> [YOUR OBJECTIVE]:
Exact copy, pictures excluded: please retype every record below.

==========

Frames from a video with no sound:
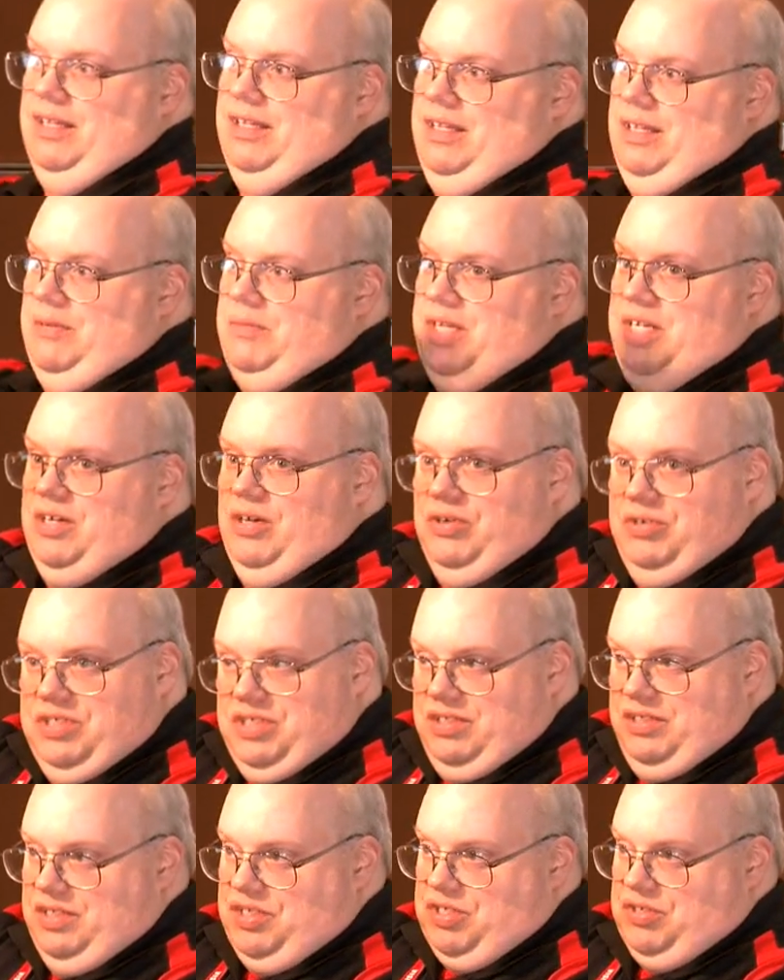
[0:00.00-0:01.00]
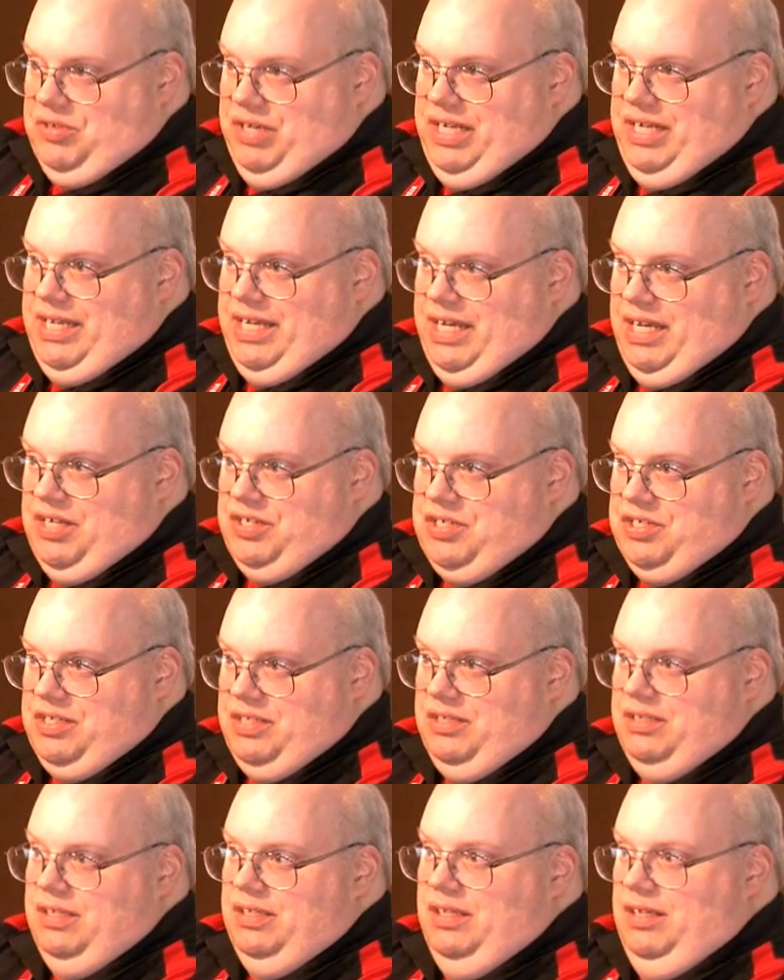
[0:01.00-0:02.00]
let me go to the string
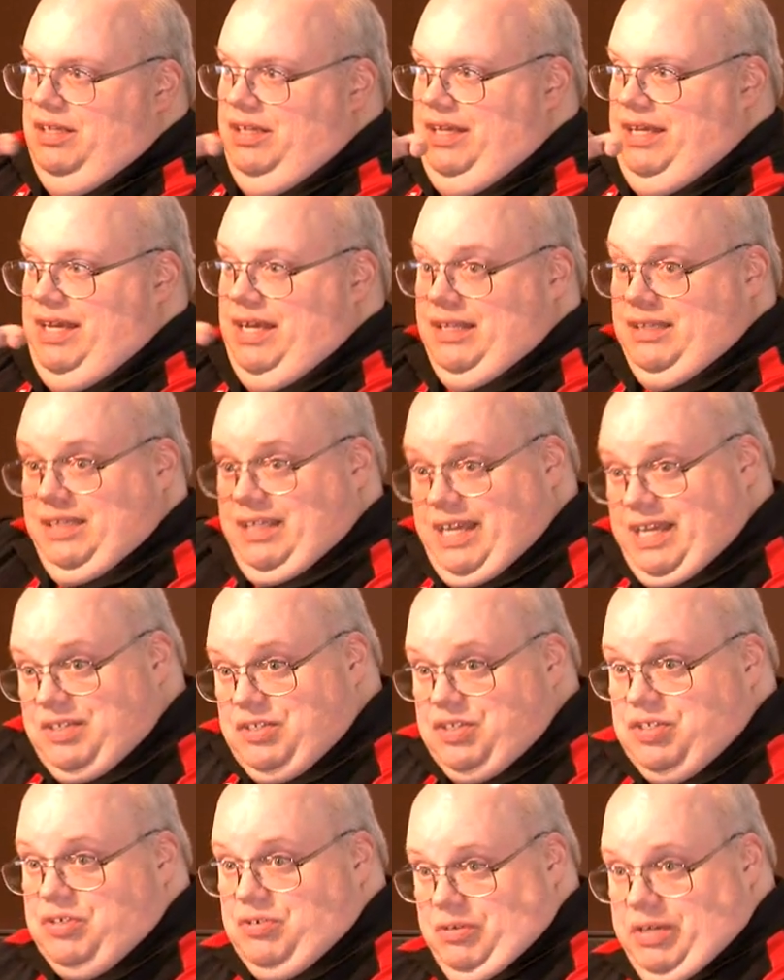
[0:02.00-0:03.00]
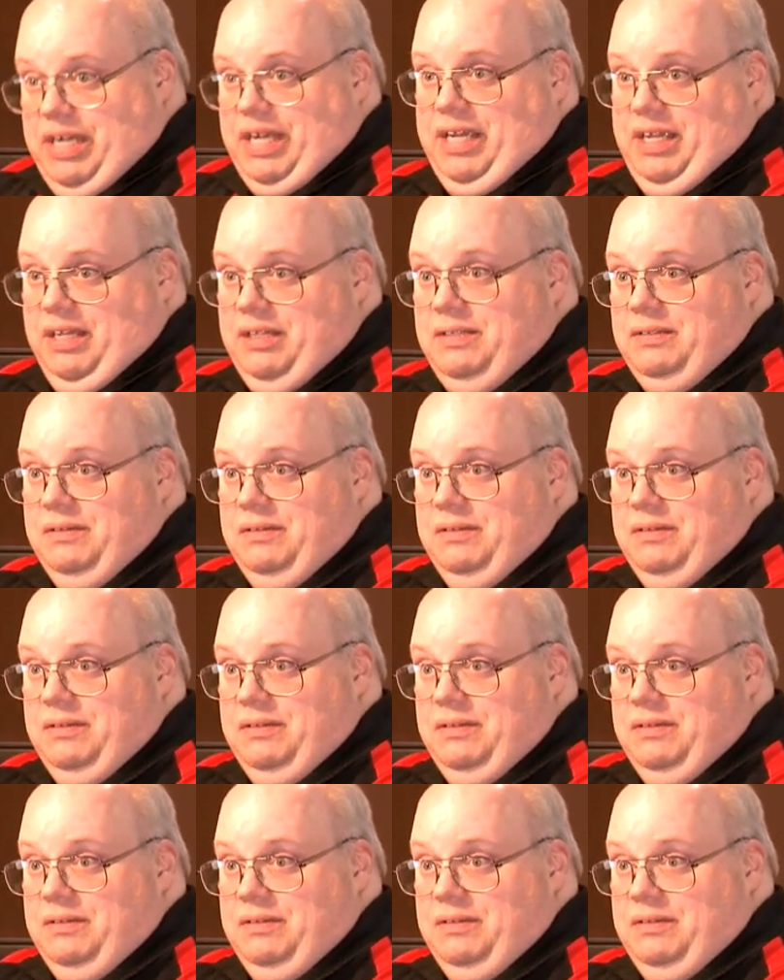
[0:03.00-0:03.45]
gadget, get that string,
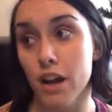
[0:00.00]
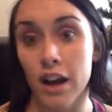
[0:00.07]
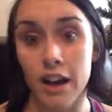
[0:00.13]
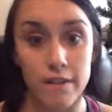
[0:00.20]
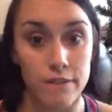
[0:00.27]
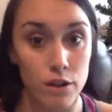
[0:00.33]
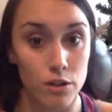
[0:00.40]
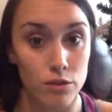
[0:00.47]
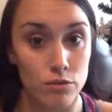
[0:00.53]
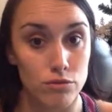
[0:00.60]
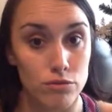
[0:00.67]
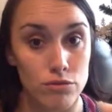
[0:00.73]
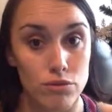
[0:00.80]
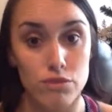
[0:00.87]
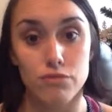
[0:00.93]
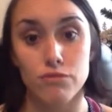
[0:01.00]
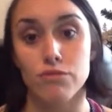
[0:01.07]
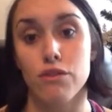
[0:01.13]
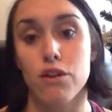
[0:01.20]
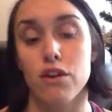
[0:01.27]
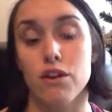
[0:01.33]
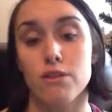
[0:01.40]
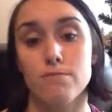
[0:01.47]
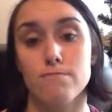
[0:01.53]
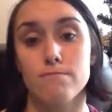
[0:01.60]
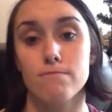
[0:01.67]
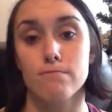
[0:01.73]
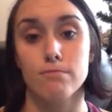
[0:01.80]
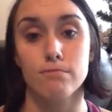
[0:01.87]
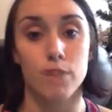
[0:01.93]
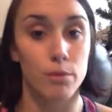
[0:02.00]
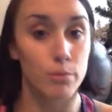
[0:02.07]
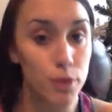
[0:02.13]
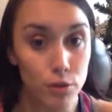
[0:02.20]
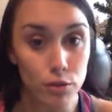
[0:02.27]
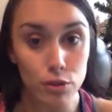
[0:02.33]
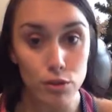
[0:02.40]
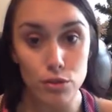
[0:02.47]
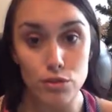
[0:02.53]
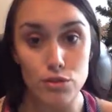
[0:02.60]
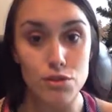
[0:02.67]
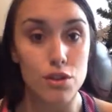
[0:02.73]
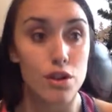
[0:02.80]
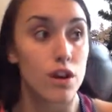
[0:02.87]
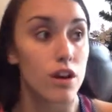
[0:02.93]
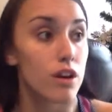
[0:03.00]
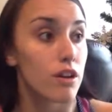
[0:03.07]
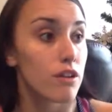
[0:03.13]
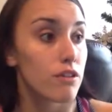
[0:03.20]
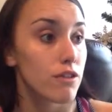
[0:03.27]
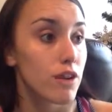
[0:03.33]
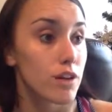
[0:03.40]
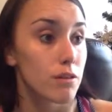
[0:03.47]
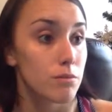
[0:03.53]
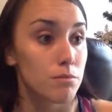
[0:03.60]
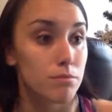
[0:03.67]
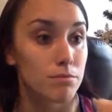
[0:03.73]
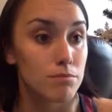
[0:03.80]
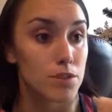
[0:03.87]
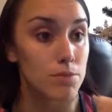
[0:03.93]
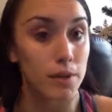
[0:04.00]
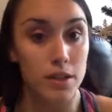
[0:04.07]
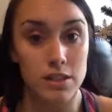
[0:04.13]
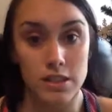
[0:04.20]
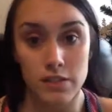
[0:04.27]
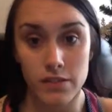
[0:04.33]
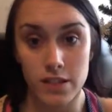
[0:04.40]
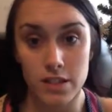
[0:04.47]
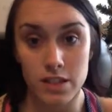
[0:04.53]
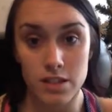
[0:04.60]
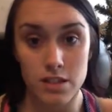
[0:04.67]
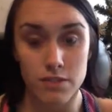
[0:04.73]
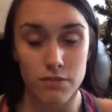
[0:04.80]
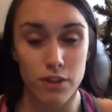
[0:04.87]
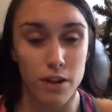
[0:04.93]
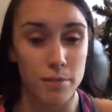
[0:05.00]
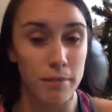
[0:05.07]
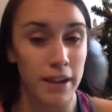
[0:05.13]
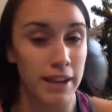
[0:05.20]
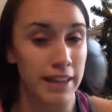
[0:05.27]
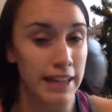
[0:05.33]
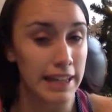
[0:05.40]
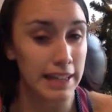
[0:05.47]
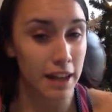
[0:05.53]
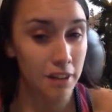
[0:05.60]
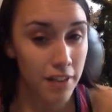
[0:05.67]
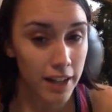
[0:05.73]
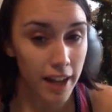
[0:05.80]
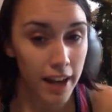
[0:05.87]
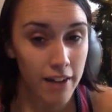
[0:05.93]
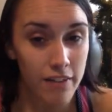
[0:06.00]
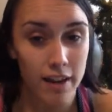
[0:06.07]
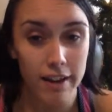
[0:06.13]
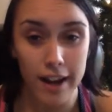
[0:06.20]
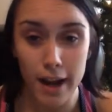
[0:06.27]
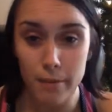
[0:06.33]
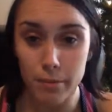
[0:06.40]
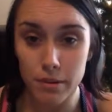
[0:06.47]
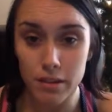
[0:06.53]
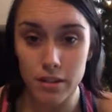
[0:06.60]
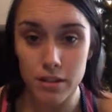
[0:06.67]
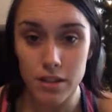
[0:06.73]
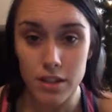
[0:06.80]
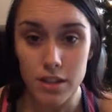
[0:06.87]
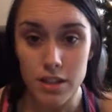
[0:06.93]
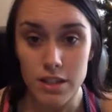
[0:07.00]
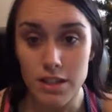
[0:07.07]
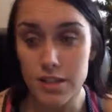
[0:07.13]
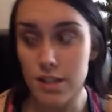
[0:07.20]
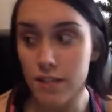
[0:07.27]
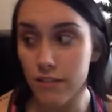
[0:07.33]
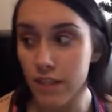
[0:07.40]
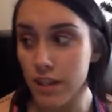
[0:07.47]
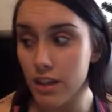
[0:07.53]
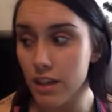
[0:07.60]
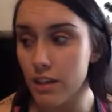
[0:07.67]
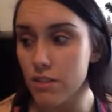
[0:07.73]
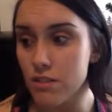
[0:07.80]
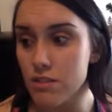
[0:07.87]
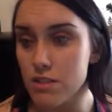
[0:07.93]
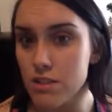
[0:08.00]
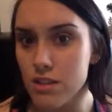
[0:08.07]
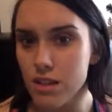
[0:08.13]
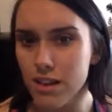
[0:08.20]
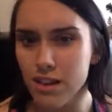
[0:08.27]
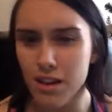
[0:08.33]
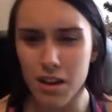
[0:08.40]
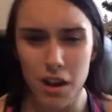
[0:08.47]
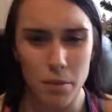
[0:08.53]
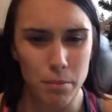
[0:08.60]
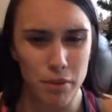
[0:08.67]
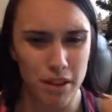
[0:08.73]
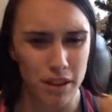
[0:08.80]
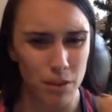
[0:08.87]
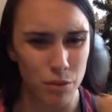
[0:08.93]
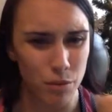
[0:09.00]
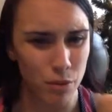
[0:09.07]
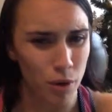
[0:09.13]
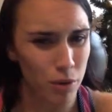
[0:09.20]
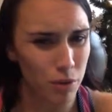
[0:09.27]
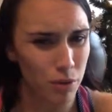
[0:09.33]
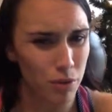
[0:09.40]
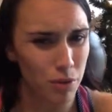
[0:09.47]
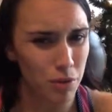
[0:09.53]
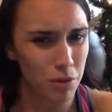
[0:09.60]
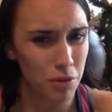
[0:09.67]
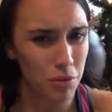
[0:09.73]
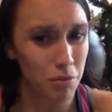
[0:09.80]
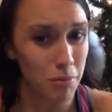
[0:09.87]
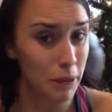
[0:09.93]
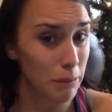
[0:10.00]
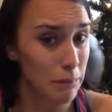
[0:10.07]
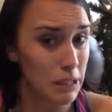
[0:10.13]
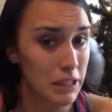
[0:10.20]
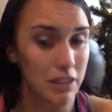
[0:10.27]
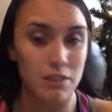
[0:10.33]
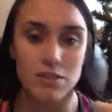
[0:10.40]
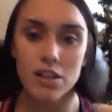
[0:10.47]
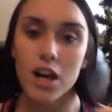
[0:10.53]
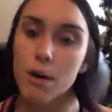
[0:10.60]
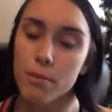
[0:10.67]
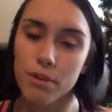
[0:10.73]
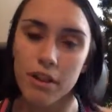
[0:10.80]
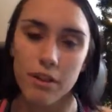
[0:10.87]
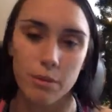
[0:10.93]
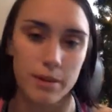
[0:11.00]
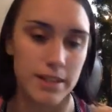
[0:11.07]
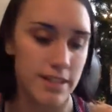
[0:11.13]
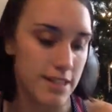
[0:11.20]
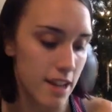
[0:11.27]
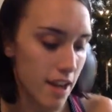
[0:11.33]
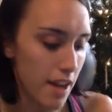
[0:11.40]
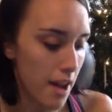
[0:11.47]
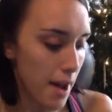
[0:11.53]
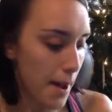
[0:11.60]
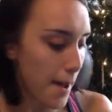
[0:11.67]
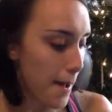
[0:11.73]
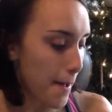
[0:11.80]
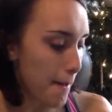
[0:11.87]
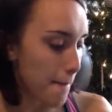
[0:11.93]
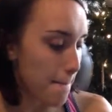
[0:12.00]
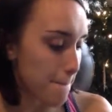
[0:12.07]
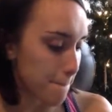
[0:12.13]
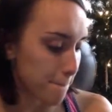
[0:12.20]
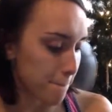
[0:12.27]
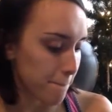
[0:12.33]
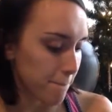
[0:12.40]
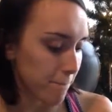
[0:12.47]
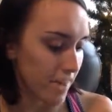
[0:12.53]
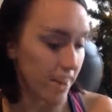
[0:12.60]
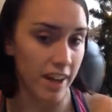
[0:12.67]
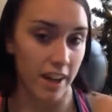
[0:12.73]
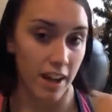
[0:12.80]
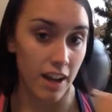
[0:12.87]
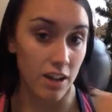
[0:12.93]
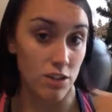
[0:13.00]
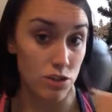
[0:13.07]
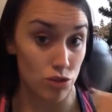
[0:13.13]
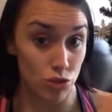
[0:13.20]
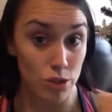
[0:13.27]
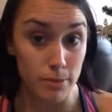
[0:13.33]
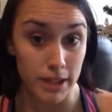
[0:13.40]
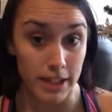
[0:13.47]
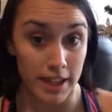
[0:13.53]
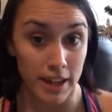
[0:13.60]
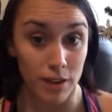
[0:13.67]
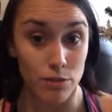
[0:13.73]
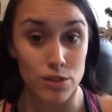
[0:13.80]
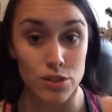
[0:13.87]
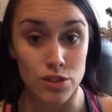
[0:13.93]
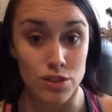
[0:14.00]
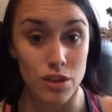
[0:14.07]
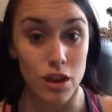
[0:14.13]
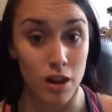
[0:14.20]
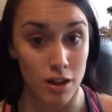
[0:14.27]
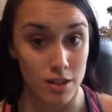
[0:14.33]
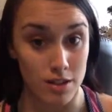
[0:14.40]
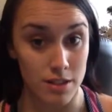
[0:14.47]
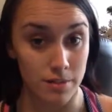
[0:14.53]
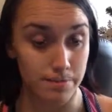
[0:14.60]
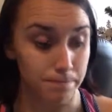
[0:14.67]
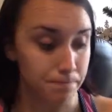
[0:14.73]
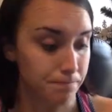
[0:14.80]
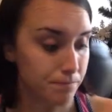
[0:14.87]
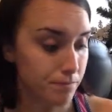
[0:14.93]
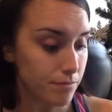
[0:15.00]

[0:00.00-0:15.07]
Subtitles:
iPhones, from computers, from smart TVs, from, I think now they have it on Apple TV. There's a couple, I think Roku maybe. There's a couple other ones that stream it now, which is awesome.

==========

> [RESULT FOR THIS TASK]:
Frames from a video with no sound:
[0:00.00-0:01.00]
[0:01.00-0:02.00]
let me go to the string
[0:02.00-0:03.00]
[0:03.00-0:03.45]
gadget, get that string,
[0:00.00]
[0:00.07]
[0:00.13]
[0:00.20]
[0:00.27]
[0:00.33]
[0:00.40]
[0:00.47]
[0:00.53]
[0:00.60]
[0:00.67]
[0:00.73]
[0:00.80]
[0:00.87]
[0:00.93]
[0:01.00]
[0:01.07]
[0:01.13]
[0:01.20]
[0:01.27]
[0:01.33]
[0:01.40]
[0:01.47]
[0:01.53]
[0:01.60]
[0:01.67]
[0:01.73]
[0:01.80]
[0:01.87]
[0:01.93]
[0:02.00]
[0:02.07]
[0:02.13]
[0:02.20]
[0:02.27]
[0:02.33]
[0:02.40]
[0:02.47]
[0:02.53]
[0:02.60]
[0:02.67]
[0:02.73]
[0:02.80]
[0:02.87]
[0:02.93]
[0:03.00]
[0:03.07]
[0:03.13]
[0:03.20]
[0:03.27]
[0:03.33]
[0:03.40]
[0:03.47]
[0:03.53]
[0:03.60]
[0:03.67]
[0:03.73]
[0:03.80]
[0:03.87]
[0:03.93]
[0:04.00]
[0:04.07]
[0:04.13]
[0:04.20]
[0:04.27]
[0:04.33]
[0:04.40]
[0:04.47]
[0:04.53]
[0:04.60]
[0:04.67]
[0:04.73]
[0:04.80]
[0:04.87]
[0:04.93]
[0:05.00]
[0:05.07]
[0:05.13]
[0:05.20]
[0:05.27]
[0:05.33]
[0:05.40]
[0:05.47]
[0:05.53]
[0:05.60]
[0:05.67]
[0:05.73]
[0:05.80]
[0:05.87]
[0:05.93]
[0:06.00]
[0:06.07]
[0:06.13]
[0:06.20]
[0:06.27]
[0:06.33]
[0:06.40]
[0:06.47]
[0:06.53]
[0:06.60]
[0:06.67]
[0:06.73]
[0:06.80]
[0:06.87]
[0:06.93]
[0:07.00]
[0:07.07]
[0:07.13]
[0:07.20]
[0:07.27]
[0:07.33]
[0:07.40]
[0:07.47]
[0:07.53]
[0:07.60]
[0:07.67]
[0:07.73]
[0:07.80]
[0:07.87]
[0:07.93]
[0:08.00]
[0:08.07]
[0:08.13]
[0:08.20]
[0:08.27]
[0:08.33]
[0:08.40]
[0:08.47]
[0:08.53]
[0:08.60]
[0:08.67]
[0:08.73]
[0:08.80]
[0:08.87]
[0:08.93]
[0:09.00]
[0:09.07]
[0:09.13]
[0:09.20]
[0:09.27]
[0:09.33]
[0:09.40]
[0:09.47]
[0:09.53]
[0:09.60]
[0:09.67]
[0:09.73]
[0:09.80]
[0:09.87]
[0:09.93]
[0:10.00]
[0:10.07]
[0:10.13]
[0:10.20]
[0:10.27]
[0:10.33]
[0:10.40]
[0:10.47]
[0:10.53]
[0:10.60]
[0:10.67]
[0:10.73]
[0:10.80]
[0:10.87]
[0:10.93]
[0:11.00]
[0:11.07]
[0:11.13]
[0:11.20]
[0:11.27]
[0:11.33]
[0:11.40]
[0:11.47]
[0:11.53]
[0:11.60]
[0:11.67]
[0:11.73]
[0:11.80]
[0:11.87]
[0:11.93]
[0:12.00]
[0:12.07]
[0:12.13]
[0:12.20]
[0:12.27]
[0:12.33]
[0:12.40]
[0:12.47]
[0:12.53]
[0:12.60]
[0:12.67]
[0:12.73]
[0:12.80]
[0:12.87]
[0:12.93]
[0:13.00]
[0:13.07]
[0:13.13]
[0:13.20]
[0:13.27]
[0:13.33]
[0:13.40]
[0:13.47]
[0:13.53]
[0:13.60]
[0:13.67]
[0:13.73]
[0:13.80]
[0:13.87]
[0:13.93]
[0:14.00]
[0:14.07]
[0:14.13]
[0:14.20]
[0:14.27]
[0:14.33]
[0:14.40]
[0:14.47]
[0:14.53]
[0:14.60]
[0:14.67]
[0:14.73]
[0:14.80]
[0:14.87]
[0:14.93]
[0:15.00]

[0:00.00-0:15.07]
Subtitles:
iPhones, from computers, from smart TVs, from, I think now they have it on Apple TV. There's a couple, I think Roku maybe. There's a couple other ones that stream it now, which is awesome.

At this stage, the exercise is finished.